Il documento cita in particolare nove scelte del management (sulle quali tutte c’e stato un pieno coinvolgimento della BP) basate su un disinvolto baratto tra il tempo ed il denaro risparmiato dalle singole aziende ed un aumento significativo del rischio di incidenti, ambientali e non. Secondo la commissione voluta da Obama, da un lato l’incidente “non si sarebbe verificato se le tre società interessate (BP, Halliburton e Transocean) fossero state guidate da un principio indefettibile di “sicurezza prima di tutto”; dall’altro non vanno minimizzate le responsabilità dei regolatori, che avrebbero dovuto mostrare “di pretendere i massimi livelli di sicurezza possibili”. Ma i veri problemi, per la commissione, sono stati soprattutto l’incapacità e l’atteggiamento superficiale del management.

Per questa ragione è particolarmente deprimente lo spettacolo degli altri dirigenti della BP (inclusi i due trombati dopo il caso Deepwater Horizon) che ricevono bonus faraonici per il loro “ottimo” lavoro: sotto la lente, in particolare, i cospicui pacchetti azionari che potrebbero essere assegnati a Tony Hayward e ad Andy Inglis, rispettivamente ex Amministratore Delegato ed ex capo della divisione Esplorazione e Produzione, le cui teste sono cadute subito dopo il disastro.

Una liquidazione in titoli della società, di importo pari a 9 e 6 milioni circa di equivalente euro, rispettivamente. Inoltre, l’associazione degli Assicuratori Britannici (ABI), ha stigmatizzato in un apposito rapporto il fatto che tanto il direttore finanziario (Byron Grote) che il direttore del servizio Raffinazione (Iain Conn) abbiano ricevuto bonus pari a circa 115 mila euro ciascuno.
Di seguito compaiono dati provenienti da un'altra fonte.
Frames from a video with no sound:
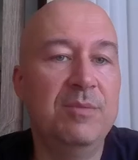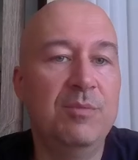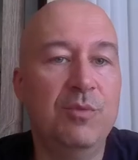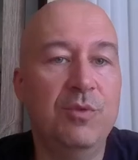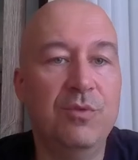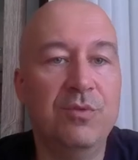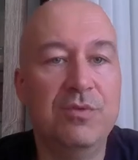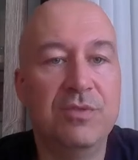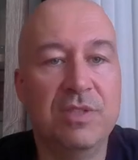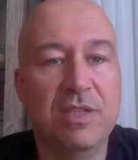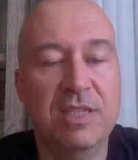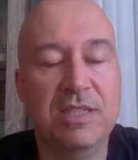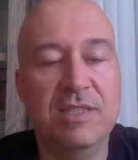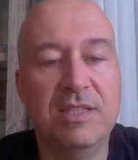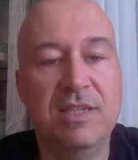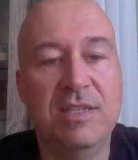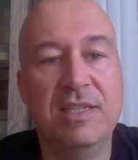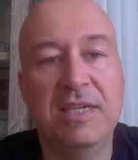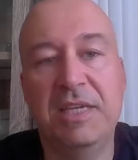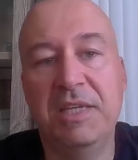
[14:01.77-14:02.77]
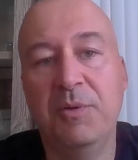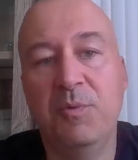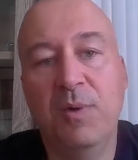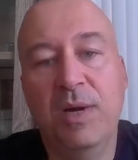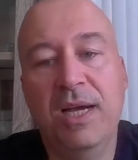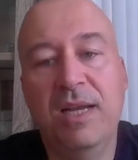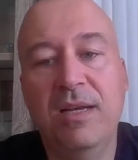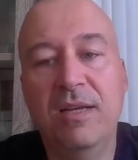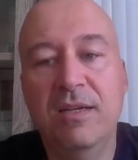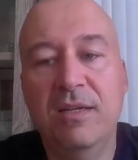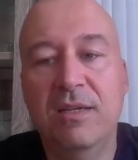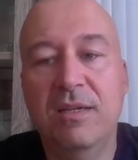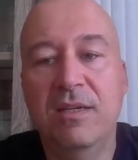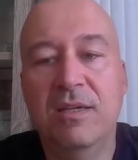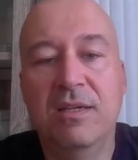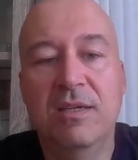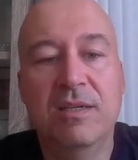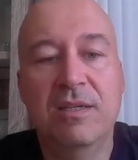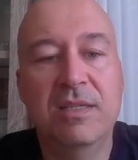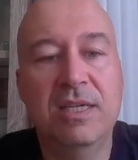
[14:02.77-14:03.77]
moves, let's say knight e1,
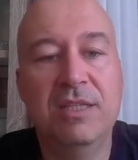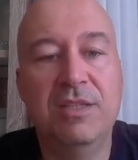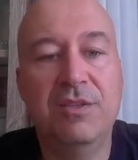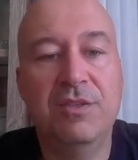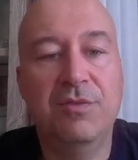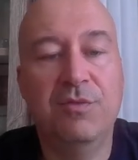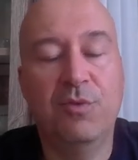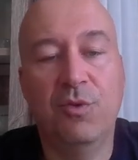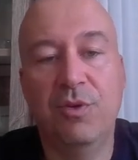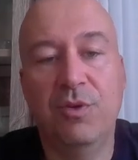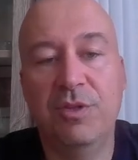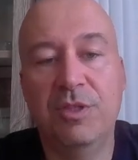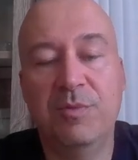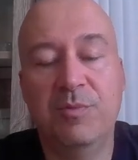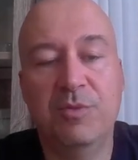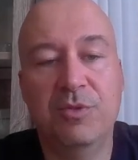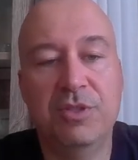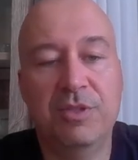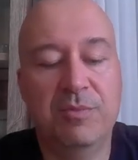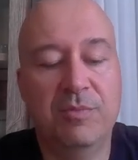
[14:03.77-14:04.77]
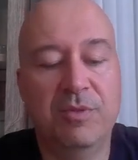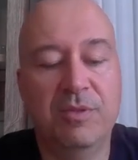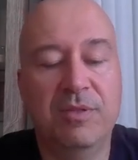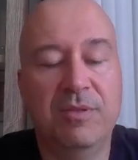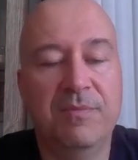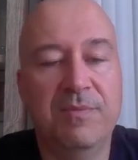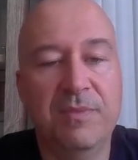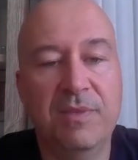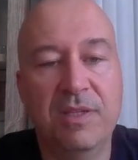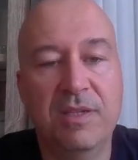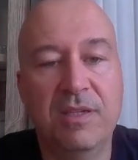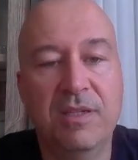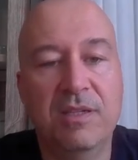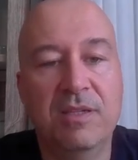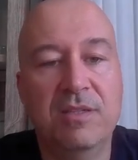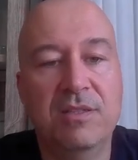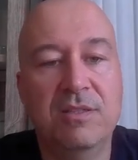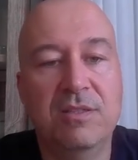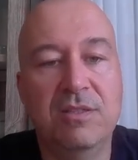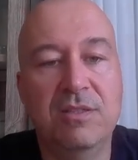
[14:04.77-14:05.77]
knight d4 is possible. Yeah,
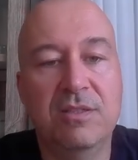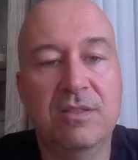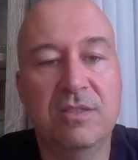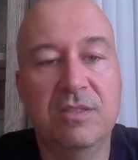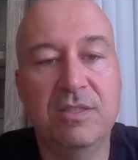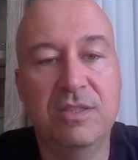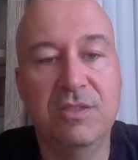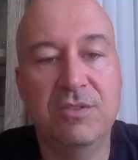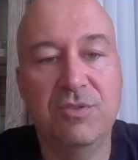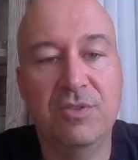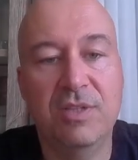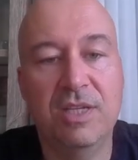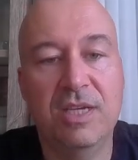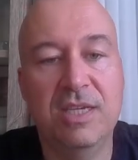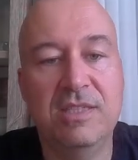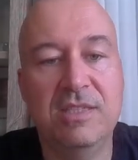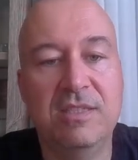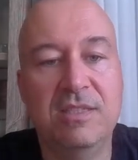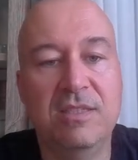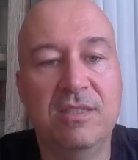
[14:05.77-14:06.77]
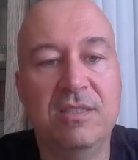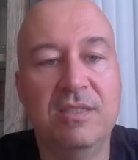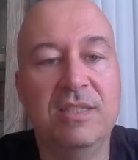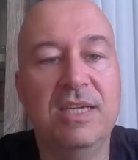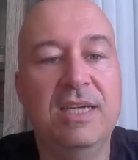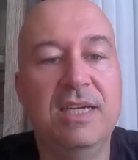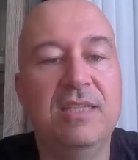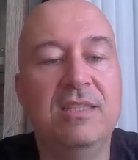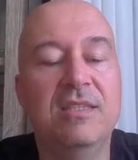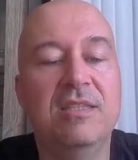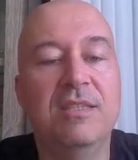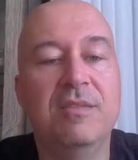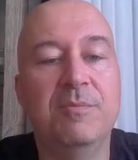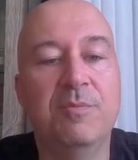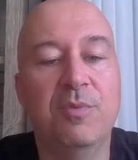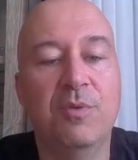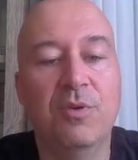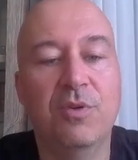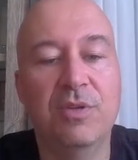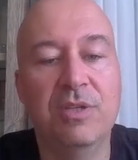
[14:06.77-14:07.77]
centralizing the knight and the
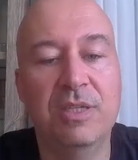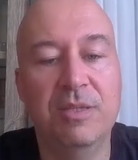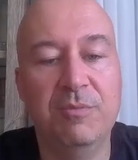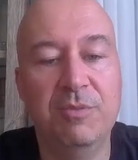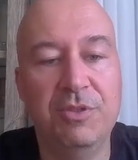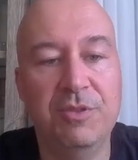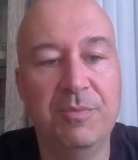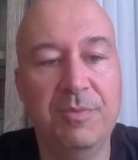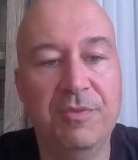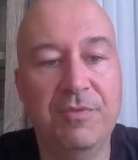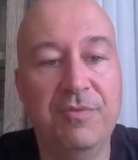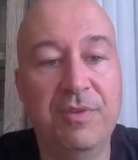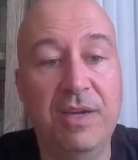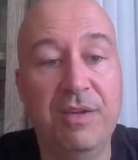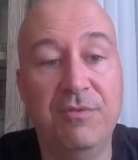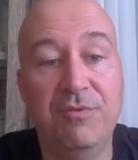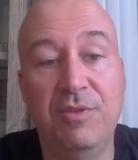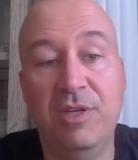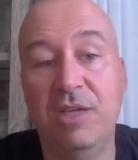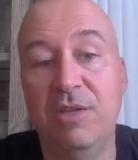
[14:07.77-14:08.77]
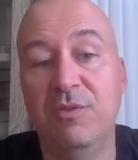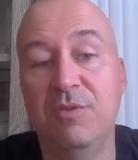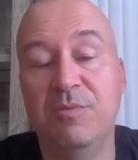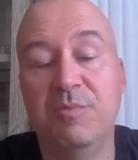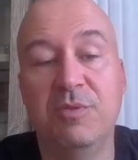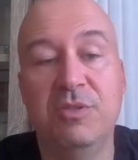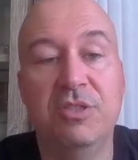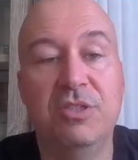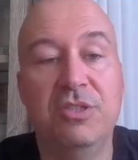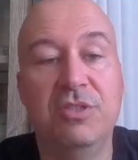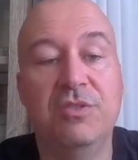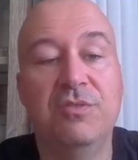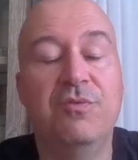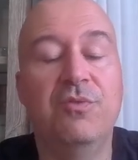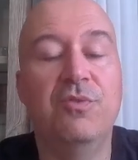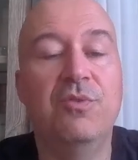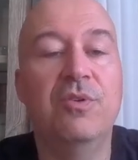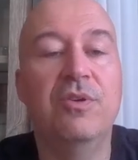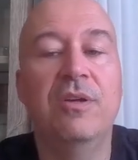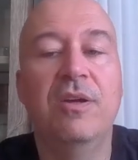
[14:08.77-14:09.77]
pawn, and bishop f5, really good position
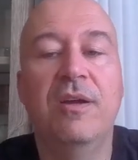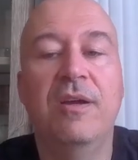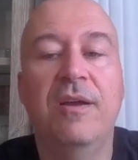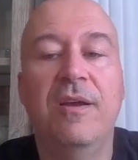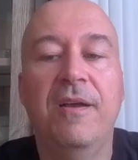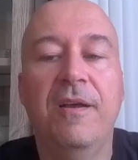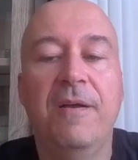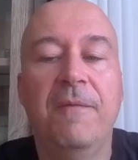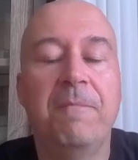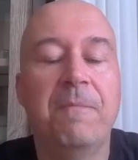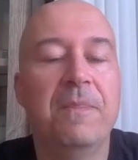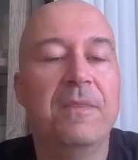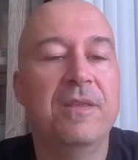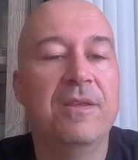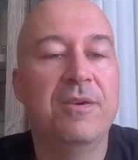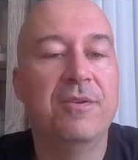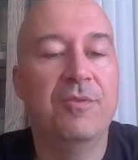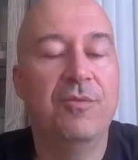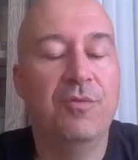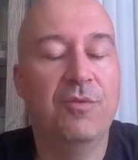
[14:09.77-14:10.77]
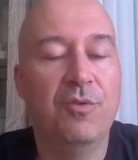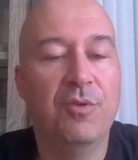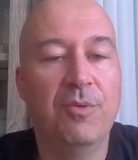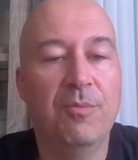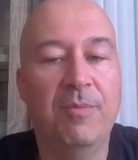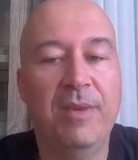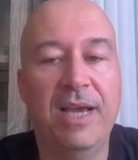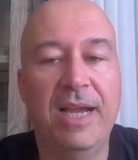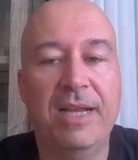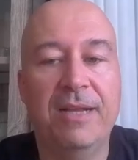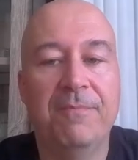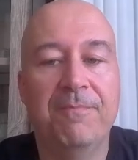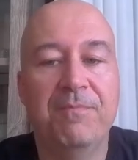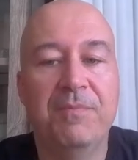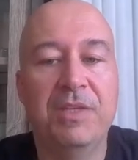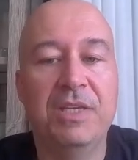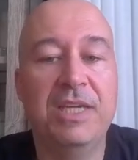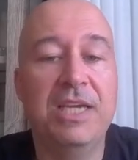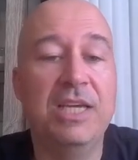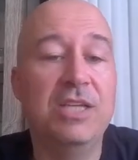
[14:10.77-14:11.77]
for black.
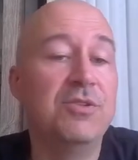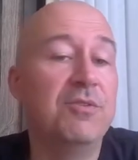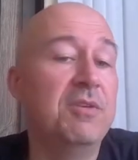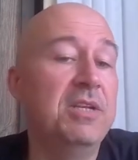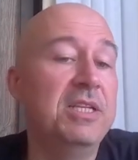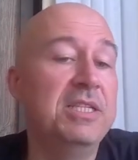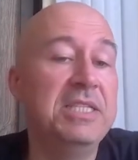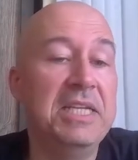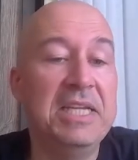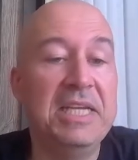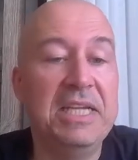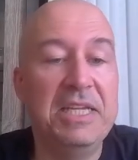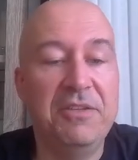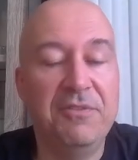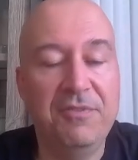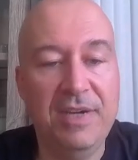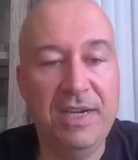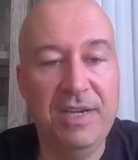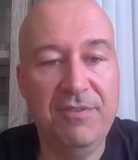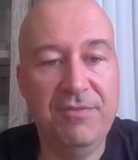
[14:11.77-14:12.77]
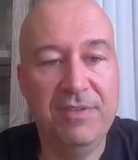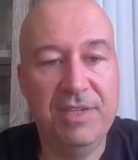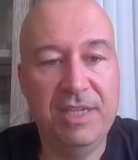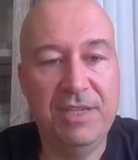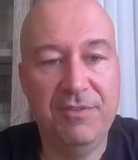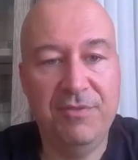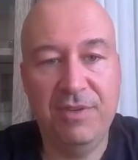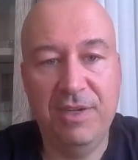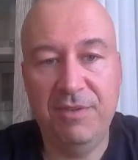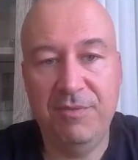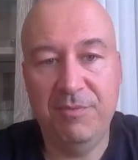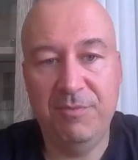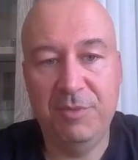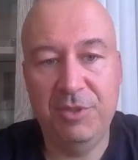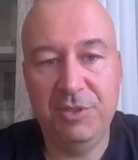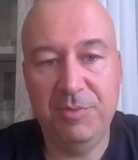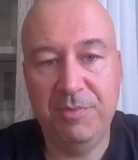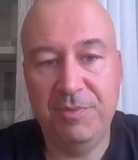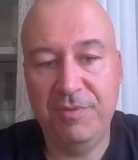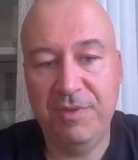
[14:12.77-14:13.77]
In case of, let's say, knight e5,
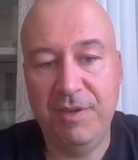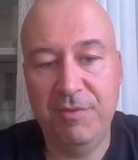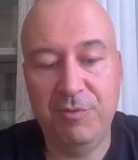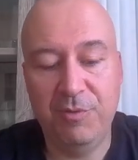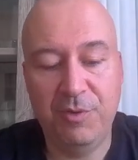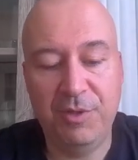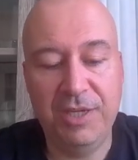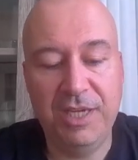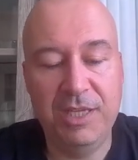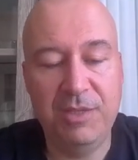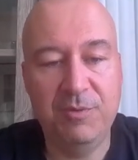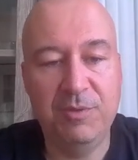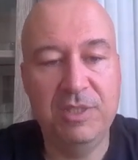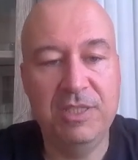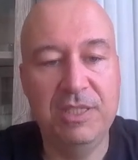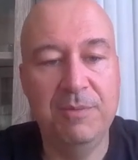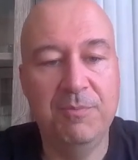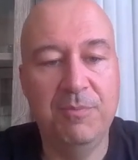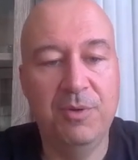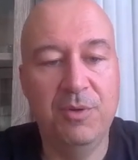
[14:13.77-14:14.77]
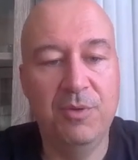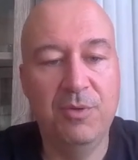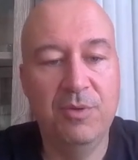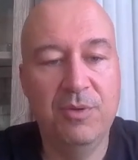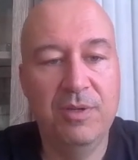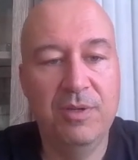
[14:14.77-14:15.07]
bishop e5, rook e8 with tempo.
La BP risponde alle critiche con imbarazzanti sofismi, ad esempio sottolineando come ad Hayward ed Inglis non siano stati pagati benefici in contanti, ma in azioni, o spiegando che, nel caso di Grote e Conn, i soldi erano dovuti in quanto i due hanno raggiunto gli risultati obiettivo previsti per l’anno. Ma non convince.

Ed è interessante notare che a protestare questa volta non siano i guastafeste scettici sulle virtù salvifiche del capitalismo altamente finanziarizzato, i soliti no global per intenderci, ma interlocutori ben più compassati e soprattutto adusi a solcare con le loro fiammanti Church le moquette pregiate dei corridoi delle banche d’affari. Ad esempio la PIRC, società di consulenza specializzata in questioni di corporate governance, ha definito “eccessivi” i bonus e le retribuzioni dei due, consigliando agli azionisti di non approvare quella parte del bilancio di esercizio di BP in cui si stabiliscono gli emolumenti degli alti dirigenti.

Di tenore diverso ed argomentate in modo più completo, invece, le istanze di un gruppo di azionisti che rappresenta complessivamente 12 miliardi di dollari (8,5 miliardi di euro) di massa investita e circa un milione di azioni della BP. Questa piccola “coalizione dei volenterosi” è capitanata dalla Christian Brothers Investment Services (CBIS), una realtà imprenditoriale che mette assieme Dio e Mammona, visto che investe per conto di istituzioni cattoliche sparse in tutto il mondo.

Quelli della CBIS non solo sono giustamente indignati del trattamento riservato alle persone coinvolte nel disastro del Golfo del Messico, ma intendono fare domande precise, e scomode, all’assemblea fissata il 14 aprile per approvare il bilancio.

Come dice al Wall Street Journal Julie Tanner, vice direttore del dipartimento responsabilità sociale dei Christian Broters “gli azionisti hanno bisogno di informazioni più dettagliate per capire in che modo la funzione sicurezza e gestione rischi della BP è stata rafforzata e quali controlli il Consiglio di Amministrazione abbia messo in atto per sorvegliare il processo”.

Insomma, l’assemblea della settimana ventura potrebbe rivelarsi più movimentata ed interessante del solito; nel frattempo non occorre essere troppo maliziosi per domandarsi se la massa di denaro con la quale sono stati affogati i due ex boss uscenti della BP non possa provocar loro qualche utile amnesia, caso mai dovessero essere interpellati in futuro dai media.